[Data supplied — start]
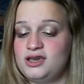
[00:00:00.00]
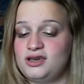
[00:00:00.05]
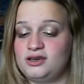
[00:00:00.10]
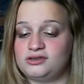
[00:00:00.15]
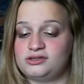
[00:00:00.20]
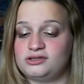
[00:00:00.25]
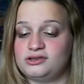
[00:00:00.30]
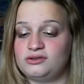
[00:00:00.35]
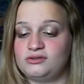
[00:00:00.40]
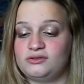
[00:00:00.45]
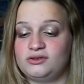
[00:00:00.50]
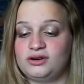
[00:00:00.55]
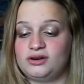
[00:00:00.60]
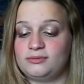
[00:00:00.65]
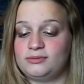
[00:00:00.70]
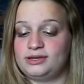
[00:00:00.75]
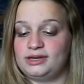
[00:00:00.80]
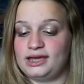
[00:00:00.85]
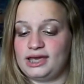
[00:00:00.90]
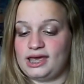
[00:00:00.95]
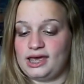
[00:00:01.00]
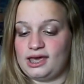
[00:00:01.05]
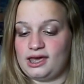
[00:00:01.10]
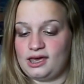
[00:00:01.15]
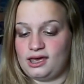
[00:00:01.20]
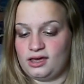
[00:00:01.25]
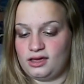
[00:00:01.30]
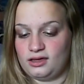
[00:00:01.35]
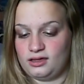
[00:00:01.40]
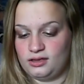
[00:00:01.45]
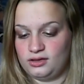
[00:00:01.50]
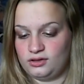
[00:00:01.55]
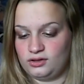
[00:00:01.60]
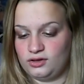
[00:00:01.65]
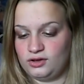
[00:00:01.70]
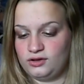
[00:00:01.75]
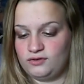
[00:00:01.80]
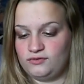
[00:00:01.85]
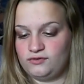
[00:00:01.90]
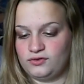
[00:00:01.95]
So Urban Decay,
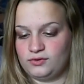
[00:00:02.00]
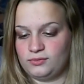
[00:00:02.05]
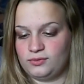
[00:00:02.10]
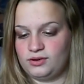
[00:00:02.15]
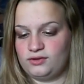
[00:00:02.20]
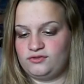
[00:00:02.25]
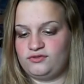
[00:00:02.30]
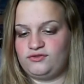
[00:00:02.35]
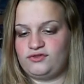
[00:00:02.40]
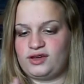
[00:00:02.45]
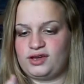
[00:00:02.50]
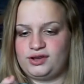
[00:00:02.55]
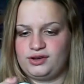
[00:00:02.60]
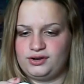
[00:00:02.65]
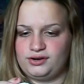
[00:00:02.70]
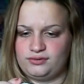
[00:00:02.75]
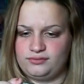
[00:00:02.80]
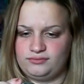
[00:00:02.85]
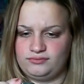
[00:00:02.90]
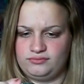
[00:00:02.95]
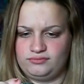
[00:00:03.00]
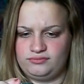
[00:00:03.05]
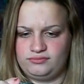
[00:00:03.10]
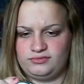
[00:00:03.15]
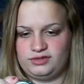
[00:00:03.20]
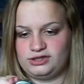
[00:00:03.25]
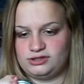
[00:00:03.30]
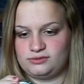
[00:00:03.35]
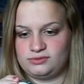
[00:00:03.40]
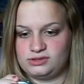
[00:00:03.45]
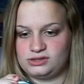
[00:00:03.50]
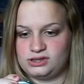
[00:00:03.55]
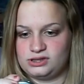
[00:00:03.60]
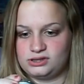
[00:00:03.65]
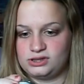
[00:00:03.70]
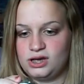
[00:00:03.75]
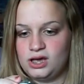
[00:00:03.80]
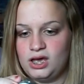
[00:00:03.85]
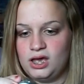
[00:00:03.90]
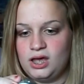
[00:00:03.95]
good for one fair, that's what it
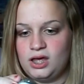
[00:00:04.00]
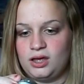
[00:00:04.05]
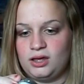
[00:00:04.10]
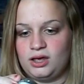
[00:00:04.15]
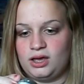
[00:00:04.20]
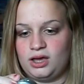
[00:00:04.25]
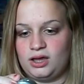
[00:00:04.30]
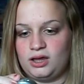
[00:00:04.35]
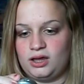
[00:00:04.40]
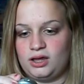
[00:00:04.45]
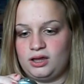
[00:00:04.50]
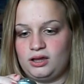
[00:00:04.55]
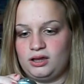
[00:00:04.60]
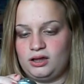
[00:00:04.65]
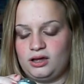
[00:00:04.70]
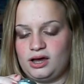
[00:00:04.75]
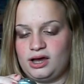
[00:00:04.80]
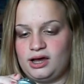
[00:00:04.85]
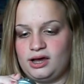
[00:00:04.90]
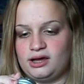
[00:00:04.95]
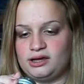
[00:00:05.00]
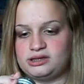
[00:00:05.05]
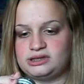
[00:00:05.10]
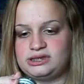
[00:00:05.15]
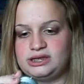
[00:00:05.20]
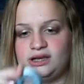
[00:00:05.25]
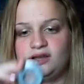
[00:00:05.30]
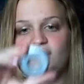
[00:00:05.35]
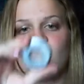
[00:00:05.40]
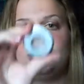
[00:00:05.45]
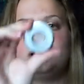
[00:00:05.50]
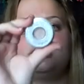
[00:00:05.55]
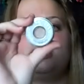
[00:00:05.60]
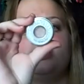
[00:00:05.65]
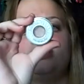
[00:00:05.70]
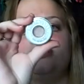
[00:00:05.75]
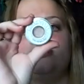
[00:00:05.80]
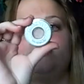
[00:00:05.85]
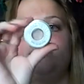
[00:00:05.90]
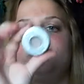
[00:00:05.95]
says, it, a uh, single
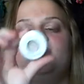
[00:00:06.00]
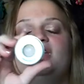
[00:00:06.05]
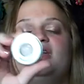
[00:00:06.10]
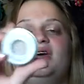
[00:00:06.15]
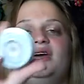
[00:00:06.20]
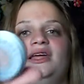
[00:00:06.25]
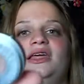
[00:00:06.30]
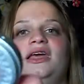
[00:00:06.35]
eyeshadow in Midnight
[Data supplied — finish]
Only the lines from the top of the material through the line containing "[00:00:01.60]" should be written out, exactly and without pictures.

▶ Solution for this problem
[00:00:00.00]
[00:00:00.05]
[00:00:00.10]
[00:00:00.15]
[00:00:00.20]
[00:00:00.25]
[00:00:00.30]
[00:00:00.35]
[00:00:00.40]
[00:00:00.45]
[00:00:00.50]
[00:00:00.55]
[00:00:00.60]
[00:00:00.65]
[00:00:00.70]
[00:00:00.75]
[00:00:00.80]
[00:00:00.85]
[00:00:00.90]
[00:00:00.95]
[00:00:01.00]
[00:00:01.05]
[00:00:01.10]
[00:00:01.15]
[00:00:01.20]
[00:00:01.25]
[00:00:01.30]
[00:00:01.35]
[00:00:01.40]
[00:00:01.45]
[00:00:01.50]
[00:00:01.55]
[00:00:01.60]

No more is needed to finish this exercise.